* What to produce:
Among the records below, find each line bearing the word "frames" and copy it.

* Input for this task:
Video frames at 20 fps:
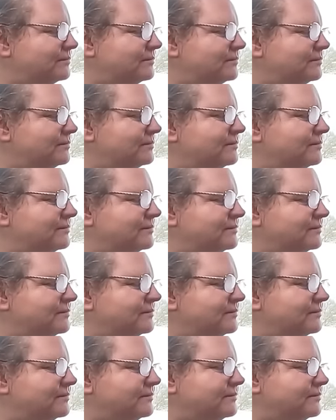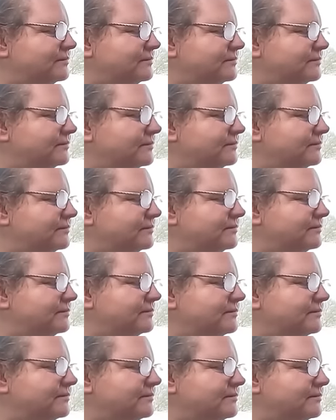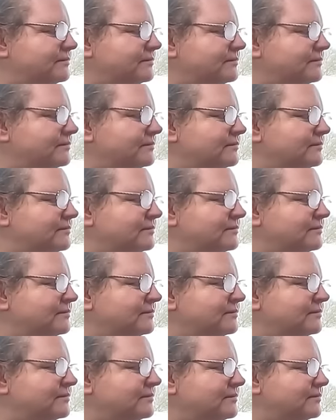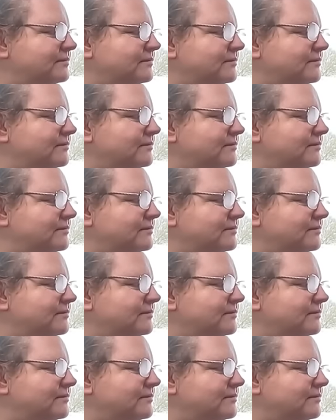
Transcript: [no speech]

==

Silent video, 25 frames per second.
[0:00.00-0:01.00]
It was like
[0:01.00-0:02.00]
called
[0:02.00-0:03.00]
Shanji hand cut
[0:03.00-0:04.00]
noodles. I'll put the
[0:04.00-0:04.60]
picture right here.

* Result of this exercise:
Video frames at 20 fps:
Silent video, 25 frames per second.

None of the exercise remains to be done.